VBench Cogvideo2B score

Hi, I see that the total score of cogvideo2B on Leaderboard is 80.94%, but after I use all_dimension_long. txt to inference, the total score measured is only 78.68%. The video I produced with cogvideo2B was 8 frame rate, 6s length, and 480x720 resolution. May I ask why my test result is so much lower than that on the leaderboard?
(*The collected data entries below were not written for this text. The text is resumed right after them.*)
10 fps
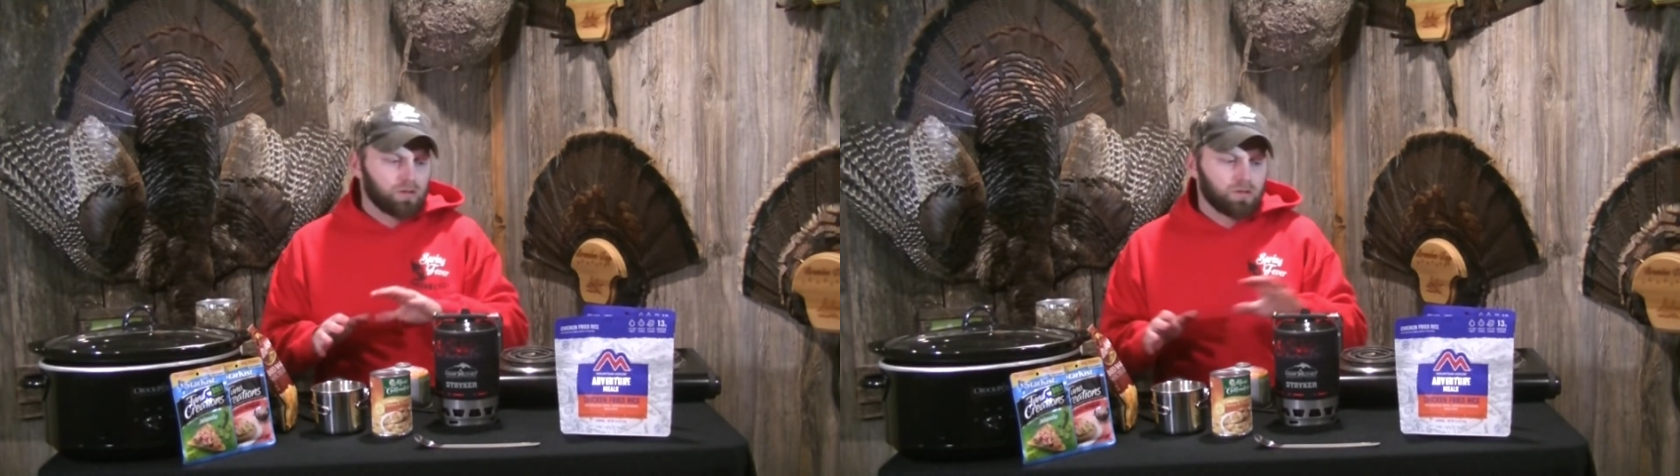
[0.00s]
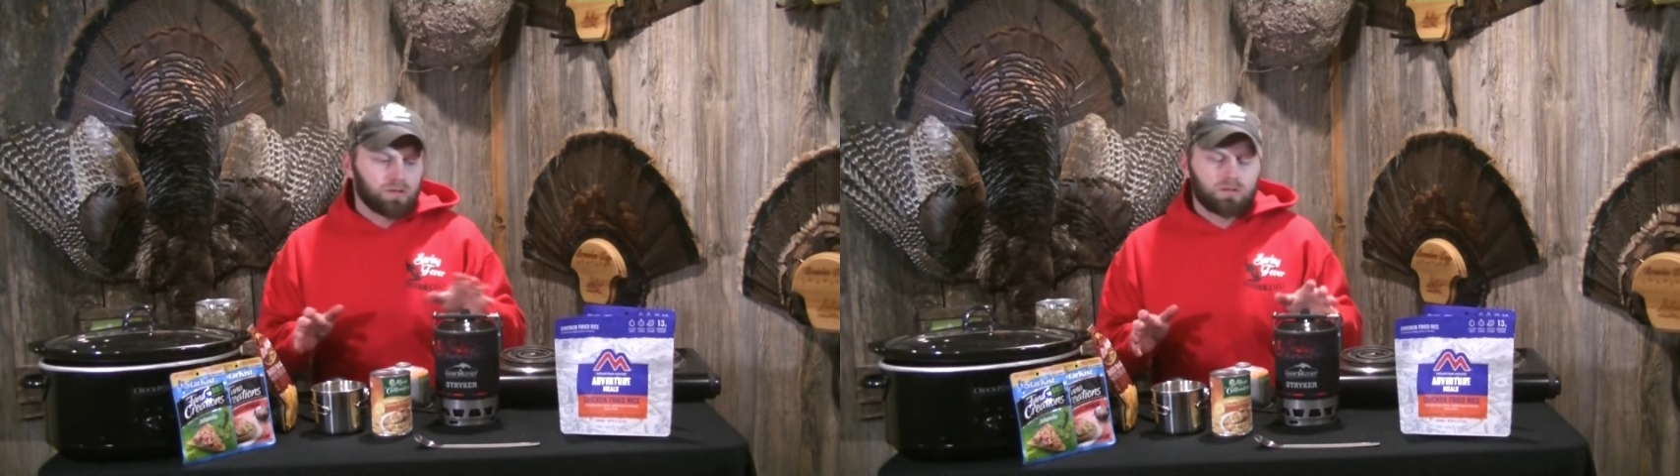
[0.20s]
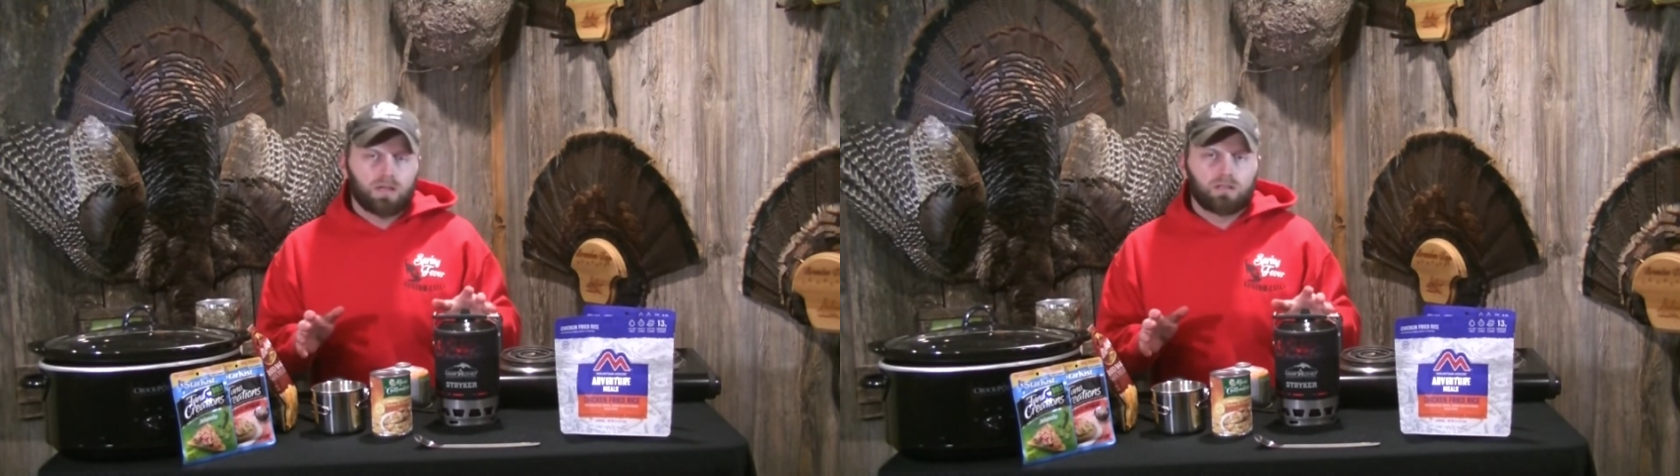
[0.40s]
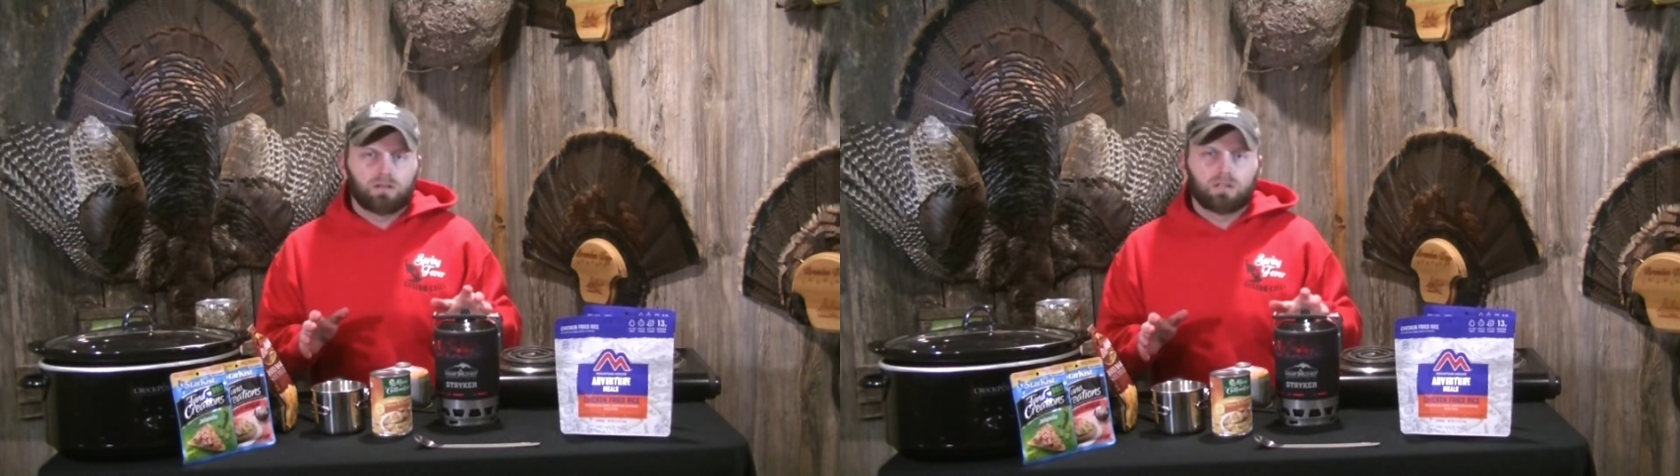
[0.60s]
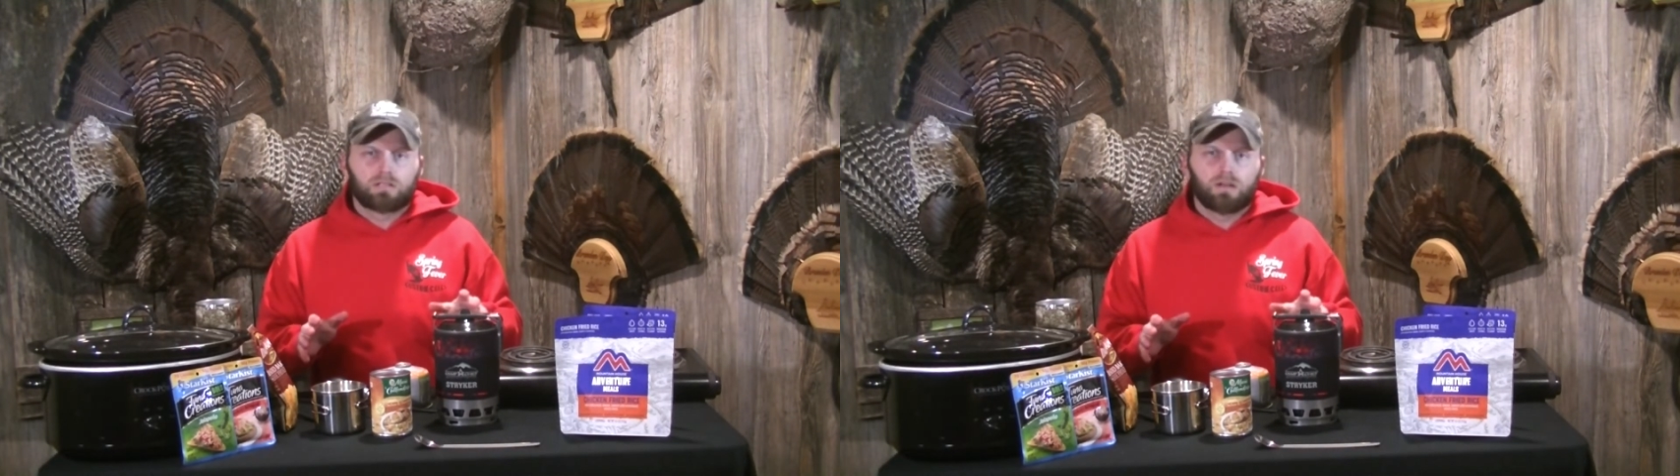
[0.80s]
and you can do
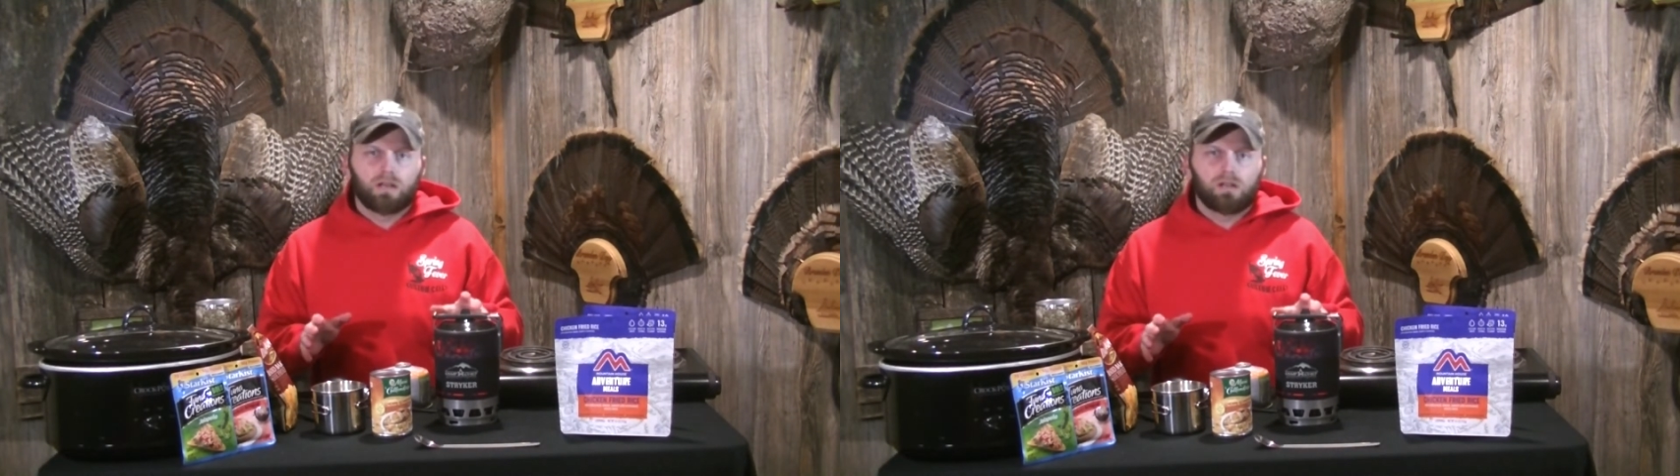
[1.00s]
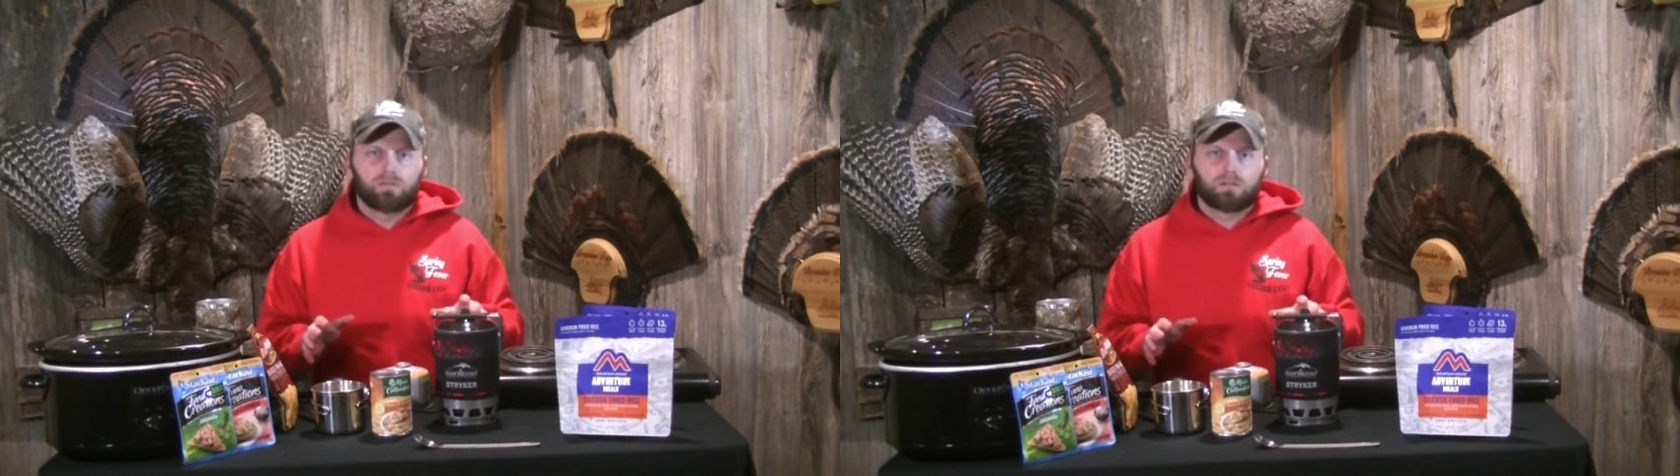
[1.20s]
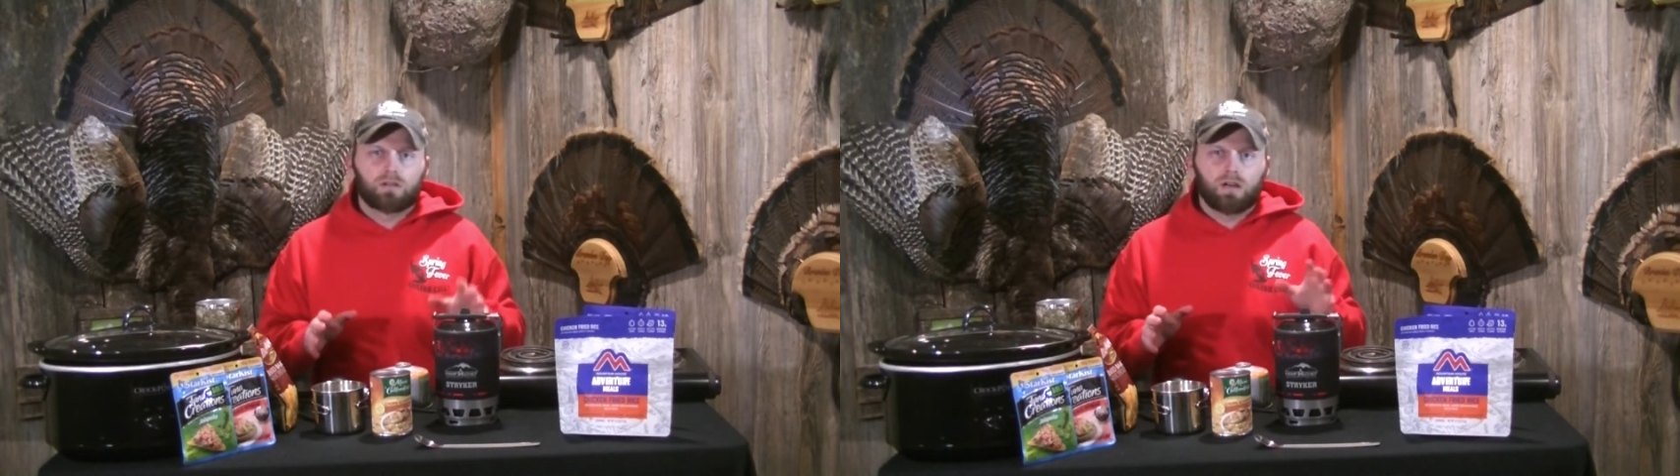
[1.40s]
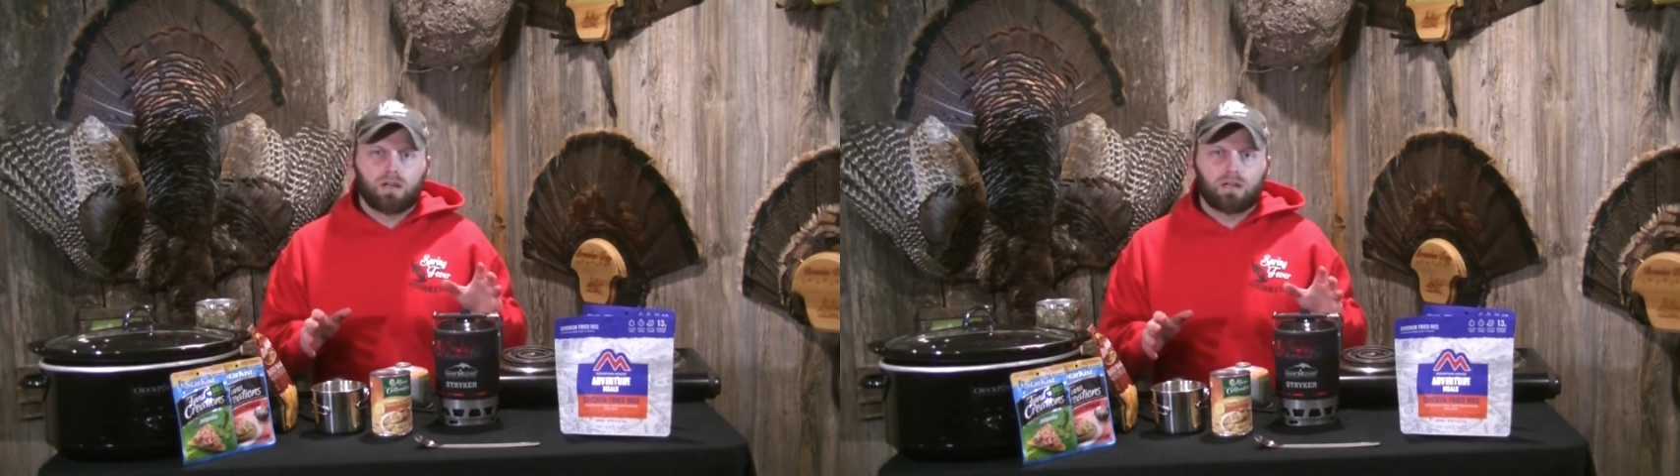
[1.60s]
this right there on the tailgate of your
Looking forward to your reply，thanks a lot

Aug 23 '24 07:08 CacacaLalala

Could you provide the details of the model checkpoint and sampling setting?
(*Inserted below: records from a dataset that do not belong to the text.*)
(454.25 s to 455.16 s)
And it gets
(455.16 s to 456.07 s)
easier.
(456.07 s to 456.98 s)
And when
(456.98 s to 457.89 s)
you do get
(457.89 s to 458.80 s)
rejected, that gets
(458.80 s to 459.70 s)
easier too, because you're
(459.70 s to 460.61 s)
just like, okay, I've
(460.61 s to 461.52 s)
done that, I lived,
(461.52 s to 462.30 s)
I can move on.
Aug 23 '24 08:08 ziqihuangg

Could you provide the details of the model checkpoint and sampling setting?

Model weights are download from https://huggingface.co/THUDM/CogVideoX-2b/tree/main here Inference code is inference/cli_demo.py from Cogvideo2B repo And sampling setting is the default setting, I only change some dir path

Aug 23 '24 09:08 CacacaLalala

Could you provide the details of the model checkpoint and sampling setting?

Model weights are download from https://huggingface.co/THUDM/CogVideoX-2b/tree/main here Inference code is inference/cli_demo.py from Cogvideo2B repo And sampling setting is the default setting, I only change some dir path

Hello, here are our settings for sampling CogVideoX-2B (last line): https://github.com/Vchitect/VBench/tree/master/sampled_videos#what-are-the-details-of-the-video-generation-models. We use the SAT weights to sample videos for evaluation.
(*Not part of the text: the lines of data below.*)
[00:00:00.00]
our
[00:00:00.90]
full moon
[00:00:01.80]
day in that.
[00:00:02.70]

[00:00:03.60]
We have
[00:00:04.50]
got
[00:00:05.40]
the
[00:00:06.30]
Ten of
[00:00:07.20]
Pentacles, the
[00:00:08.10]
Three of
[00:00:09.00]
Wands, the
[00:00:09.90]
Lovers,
Aug 23 '24 09:08 DZY-irene

Could you provide the details of the model checkpoint and sampling setting?

Model weights are download from https://huggingface.co/THUDM/CogVideoX-2b/tree/main here Inference code is inference/cli_demo.py from Cogvideo2B repo And sampling setting is the default setting, I only change some dir path

And for evaluation, we use the VBench-long code to evaluate sampled videos.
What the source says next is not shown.